Question publiée au JO le : 27/03/2018
Réponse publiée au JO le : 04/04/2018 page : 2321

Texte de la question

M. Adrien Quatennens interroge Mme la ministre, auprès du ministre d'État, ministre de la transition écologique et solidaire, chargée des transports, sur l'application zélée des directives européennes contenues dans le 4ème paquet ferroviaire de la Commission et qui prévoient la généralisation de l'ouverture à la concurrence du secteur à brève échéance. Ce que le Gouvernement appelle une « réforme de la SNCF » n'est en fait que la suite de la remise en cause du service public ferroviaire et de la libéralisation du secteur. Ce mouvement est entamé depuis une loi du 13 février 1997 adoptée sous M. Alain Juppé pour transposer la directive européenne du 21 juillet 1991. Celles-ci prévoyaient la séparation entre le réseau et l'exploitation, et ouvrait surtout un « droit d'accès au réseau » aux opérateurs privés. La succession des paquets ferroviaires européens en 2001, 2004 et 2007 ont accéléré le processus. Ils ont été appliqués en France par les gouvernements Raffarin, de Villepin et Fillon. C'est dans leur pas que s'inscrit l'action du gouvernement actuel. Il s'agit pour ce gouvernement d'appliquer le quatrième paquet ferroviaire de 2014 et d'achever la libéralisation du secteur à l'horizon 2020 pour les lignes à grande vitesse et 2023 pour le réseau dit « secondaire », réseau de la cohésion territoriale. Pourtant, rien ne justifie objectivement l'ouverture à la concurrence. Le Gouvernement entend l'étendre au transport de voyageurs alors qu'aucun bilan n'a été tiré en France sur la libéralisation du fret. Au Royaume-Uni, pays ayant le plus rapidement appliqué ces directives européennes, deux usagers sur trois sont pour la renationalisation. Ils condamnent les hausses de tarifs et la baisse de la qualité de service des opérateurs privés : 27 % d'augmentation moyenne des billets mais près de 80 % de trains en retard sur plusieurs lignes depuis l'ouverture à la concurrence. Dès lors, il l'interroge sur les motivations réelles de ce Gouvernement qui, selon lui, n'envisage cette « réforme » que sous le prisme de sa foi absolu dans le dogme du « marché libre ».

Texte de la réponse

OUVERTURE DU SERVICE PUBLIC FERROVIAIRE À LA CONCURRENCE


M. le président. La parole est à M. Adrien Quatennens, pour exposer sa question, n°  231, relative l'ouverture du service public ferroviaire à la concurrence.
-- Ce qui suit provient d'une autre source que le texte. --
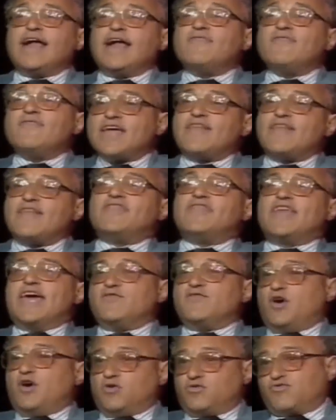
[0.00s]
and then
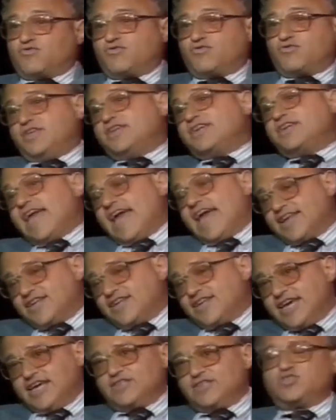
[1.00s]
they vote for the
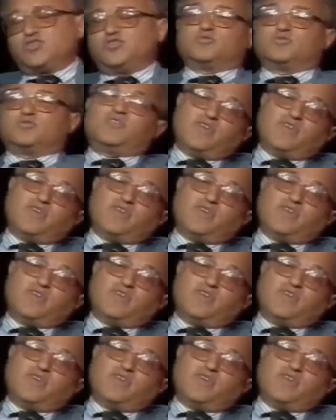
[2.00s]
candidates who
M. Adrien Quatennens. Ma question s'adresse à Mme la ministre chargée des transports. En ce jour où démarre la mobilisation, je souhaiterais l'interroger sur l'application des directives européennes contenues dans le quatrième paquet ferroviaire de la Commission, qui prévoient la généralisation, à brève échéance, de l'ouverture du secteur à la concurrence. Ce que le Gouvernement appelle une réforme de la SNCF n'est en fait que la suite de la remise en cause du service public ferroviaire et de la libéralisation du secteur. Ce mouvement est entamé depuis la loi du 13 février 1997 adoptée sous Alain Juppé pour transposer la directive européenne du 21 juillet 1991. Celle-ci prévoyait la séparation entre le réseau et l'exploitation, et ouvrait surtout aux opérateurs privés un droit d'accès au réseau. La succession des paquets ferroviaires européens en 2001, 2004 et 2007 a accéléré le processus. Ils ont été appliqués en France par les gouvernements Raffarin, Villepin et Fillon. C'est dans leurs pas que s'inscrit l'action du Gouvernement actuel : il s'agit d'appliquer le quatrième paquet ferroviaire de 2014 et d'achever la libéralisation du secteur à l'horizon 2020 pour les lignes à grande vitesse et 2023 pour le réseau dit secondaire, qui contribue à la cohésion territoriale.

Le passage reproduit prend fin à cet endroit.